Kubernetes makes it easy to run services on scale. With kubernetes abstractions, it’s easy to setup a cluster of spark, hadoop or database on large number of nodes. Kubernetes takes care of handling tricky pieces like node assignment,service discovery, resource management of a distributed system. We have discussed how it can be used for spark clustering in our earlier series.

As the services are becoming more and more dynamic, handling resource needs statically is becoming challenge. With cloud being prevalent, users expect their infrastructure to scale with usage. For example, spark cluster on kubernetes should be able to scale up or down depending upon the load.

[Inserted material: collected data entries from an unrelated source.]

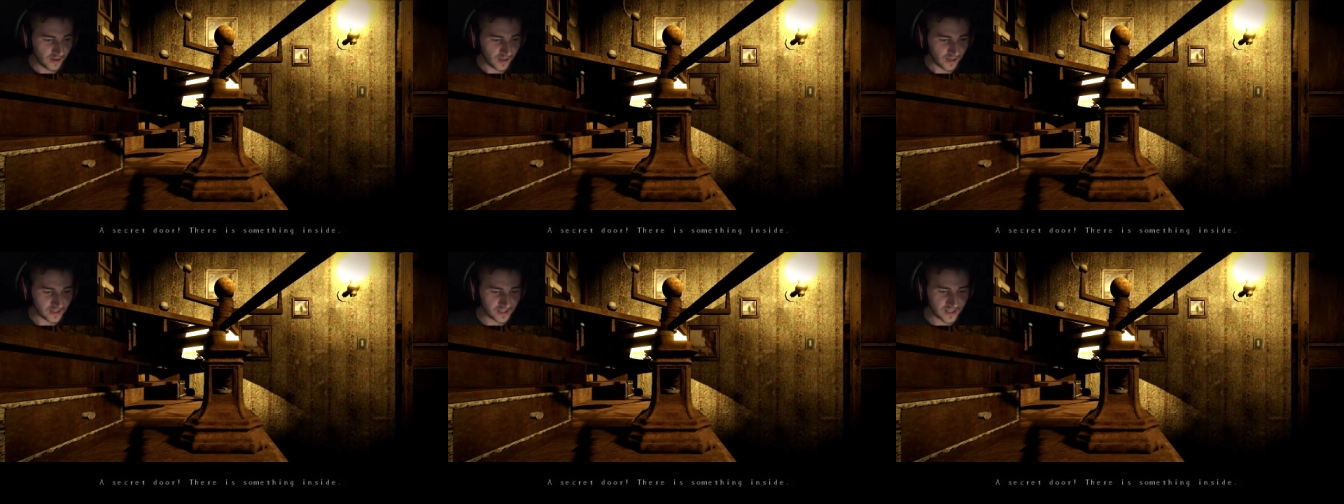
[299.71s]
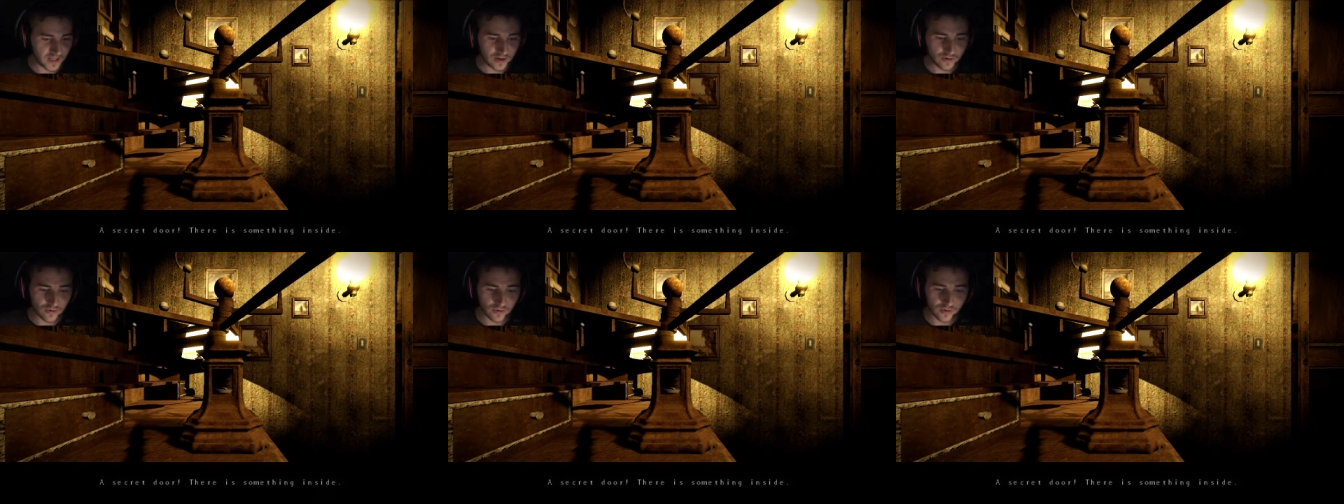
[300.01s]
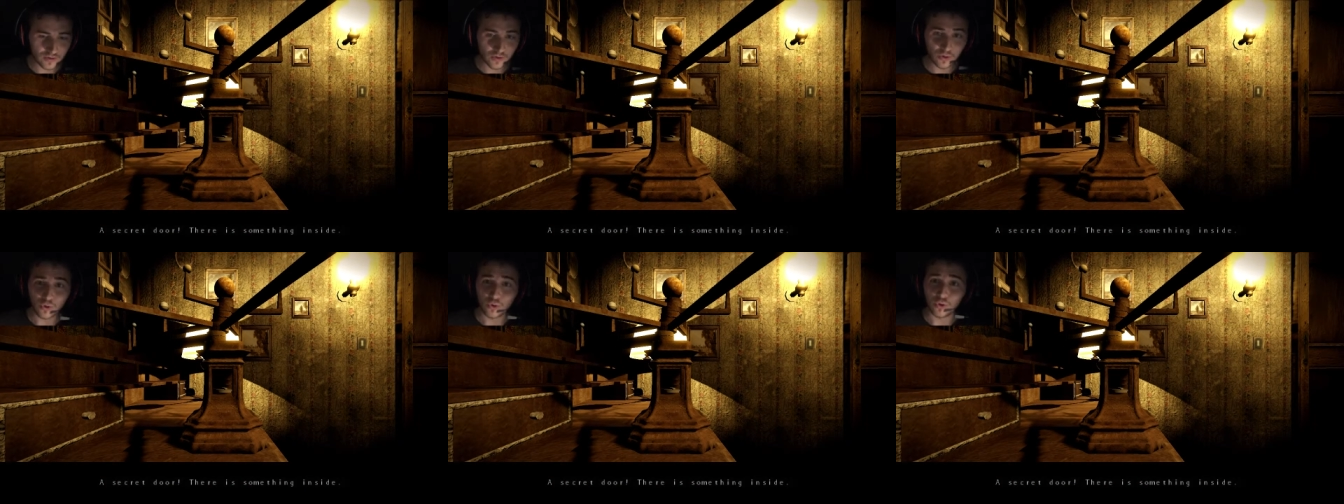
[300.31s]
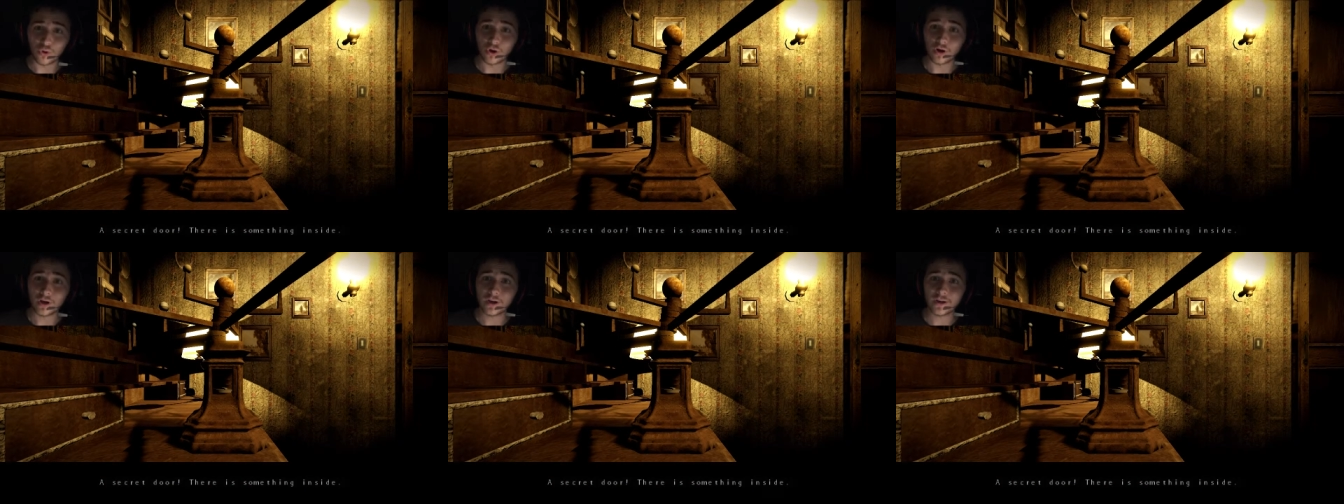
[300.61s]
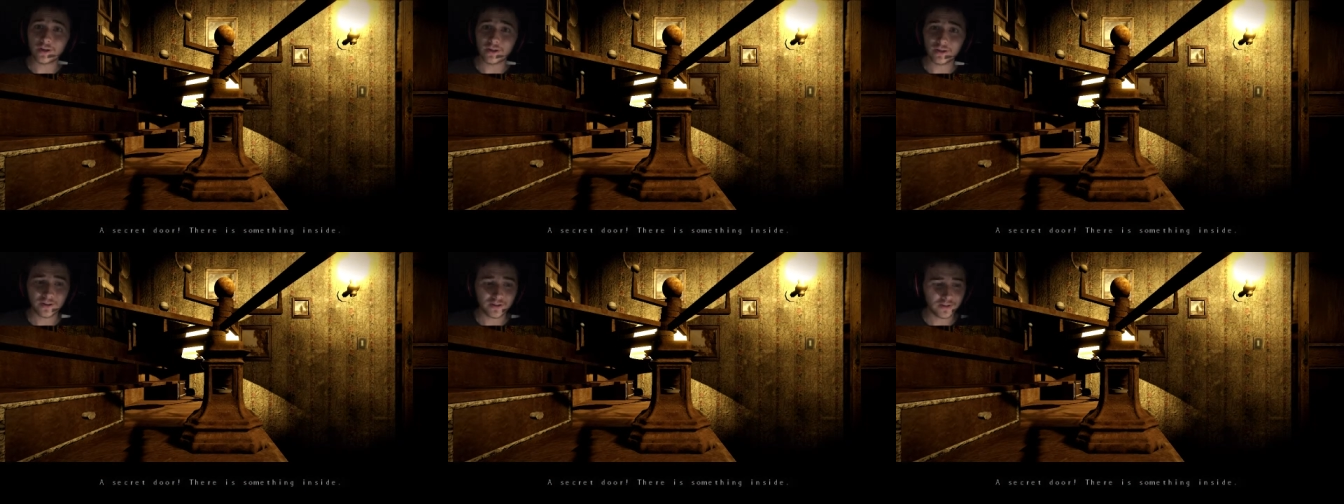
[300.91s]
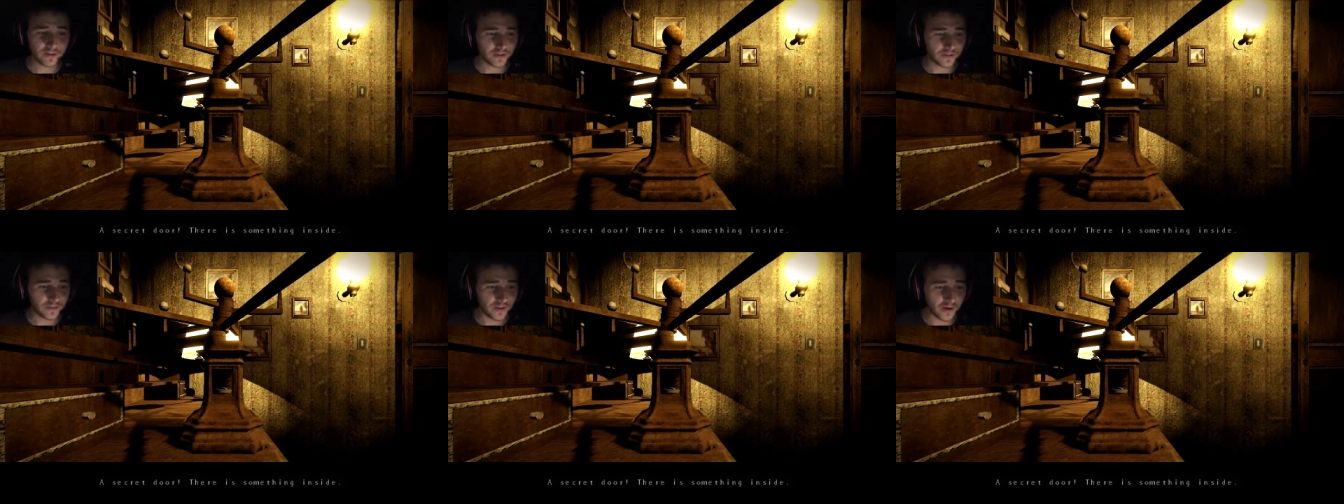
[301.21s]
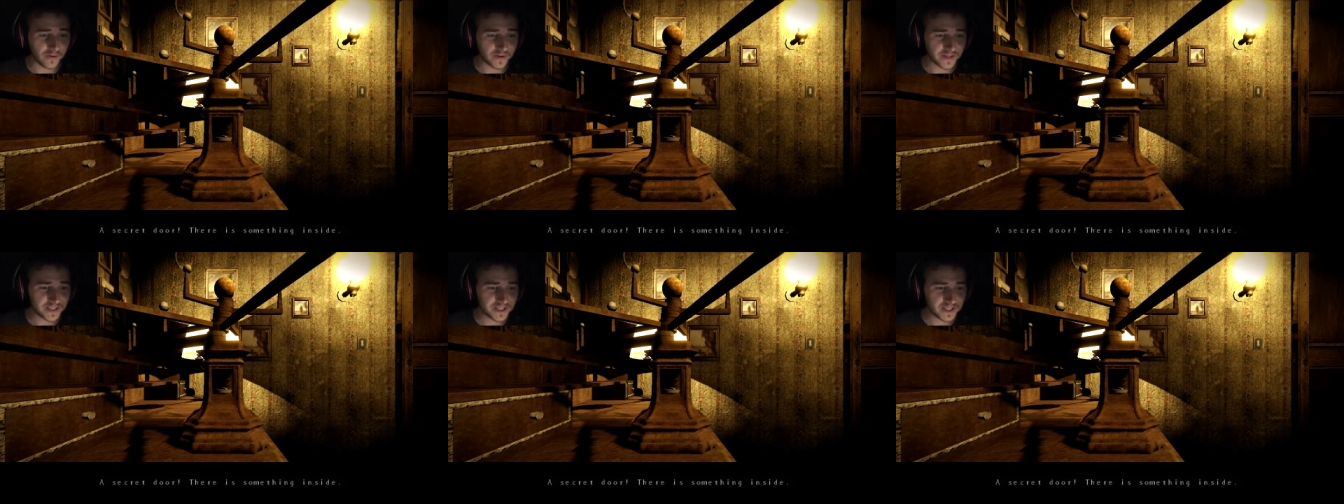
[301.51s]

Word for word: A secret door. There is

Kubernetes system can scaled manually by increasing or decreasing the number of replicas. You can refer to this post for more information. But doing this manually means lot of work. Isn’t it better if kubernetes can auto manage the same?

Kubernetes Horizontal Pod AutoScaler(HPA) is one of the controller in the kubernetes which is built to the auto management of scaling. It’s very powerful tool which allows user to utilize resources of the cluster effectively.

In this series of post, I will be discussing about HPA with respect to auto scaling spark. This is the second post in the series which talks about how to setup spark cluster to use the auto scaling. You can find all the posts in the series here.

Spark Cluster Setup on Kubernetes

In earlier series of posts we have discussed how to setup the spark cluster on kubernetes. If you have not read it, read it in below link before continuing.

Spark Cluster Setup on Kubernetes.

Enabling Metrics Server in Minikube

As we discussed in earlier post, metrics server is an important part of the auto scaling. In normal kubernetes clusters, it’s enabled by default. But if you are using minikube to test the HPA you need to enabled it explicitly.

The below is the command to enable. This needs minikube restart.

minikube addons enable metrics-server

Once it’s enabled, you should be able to see it in the list of addons.

minikube addons list
- addon-manager: enabled
- dashboard: enabled
- default-storageclass: enabled
- efk: disabled
- freshpod: disabled
- gvisor: disabled
- heapster: disabled
- helm-tiller: disabled
- ingress: disabled
- ingress-dns: disabled
- logviewer: disabled
- metrics-server: enabled
- nvidia-driver-installer: disabled
- nvidia-gpu-device-plugin: disabled
- registry: disabled
- registry-creds: disabled
- storage-provisioner: enabled
- storage-provisioner-gluster: disabled

Defining the Resource Usage For Spark Worker

In our spark setup, we need to auto scale spark worker. To auto scale the same, we need to define the it’s resource needs as below.

Restricting at Pod Level

apiVersion: apps/v1
kind: Deployment
metadata:
  labels:
    name: spark-worker
  name: spark-worker
spec:
  replicas: 1
  selector:
    matchLabels:
       name: spark-worker
  template:
    metadata:
      labels:
        name: spark-worker
    spec:
      containers:
      - image: spark-2.1.0-bin-hadoop2.6
        imagePullPolicy : "IfNotPresent"
        name: spark-worker
        ports:
        - containerPort: 7078
          protocol: TCP
        resources:
          limits:
            cpu: "1"
          requests:
            cpu: "1"
        command:
         - "/bin/bash"
         - "-c"
         - "--"
        args :
                - './start-worker.sh; sleep infinity'

In above YAML, we have request for the single cpu for every worker in our cluster.

Restricting at Spark Level

By default spark doesn’t respect the resource restriction set by kubernetes. So we need to pass this information when we start the slave. So the below changes are done to our start-worker.sh.

#!/bin/sh

. /start-common.sh

/opt/spark/sbin/start-slave.sh --cores 1 spark://spark-master:7077

In above code, –cores 1 will tell to the spark that this slave should use only one core.

Enabling External Shuffle Service

To use the automatically scaled pods, we need to run the spark in dynamic allocation mode. We will talk more about this mode in next post. One of the pre requisite for the dynamic allocation is external shuffle service. This is enabled in each worker node using below configuration in spark-default.conf.

spark.shuffle.service.enabled   true

Rebuilding the Docker Image

As we done number of changes to the our setup, we need to rebuild the docker image. You can read about building the image here.

Starting the Cluster

Now we have done all the necessary changes. We can start the cluster. You can follow steps laid out here for the same.

The State of the Cluster

Once the cluster is successfully started, you should be able to see one worker in spark master as shown below image.

Spark Master with Single Slave.

Code

You can access all the configuration and scripts on github.

Conclusion

In this post we discussed how to prepare spark cluster on kubernetes to be ready to make use of the auto scaling.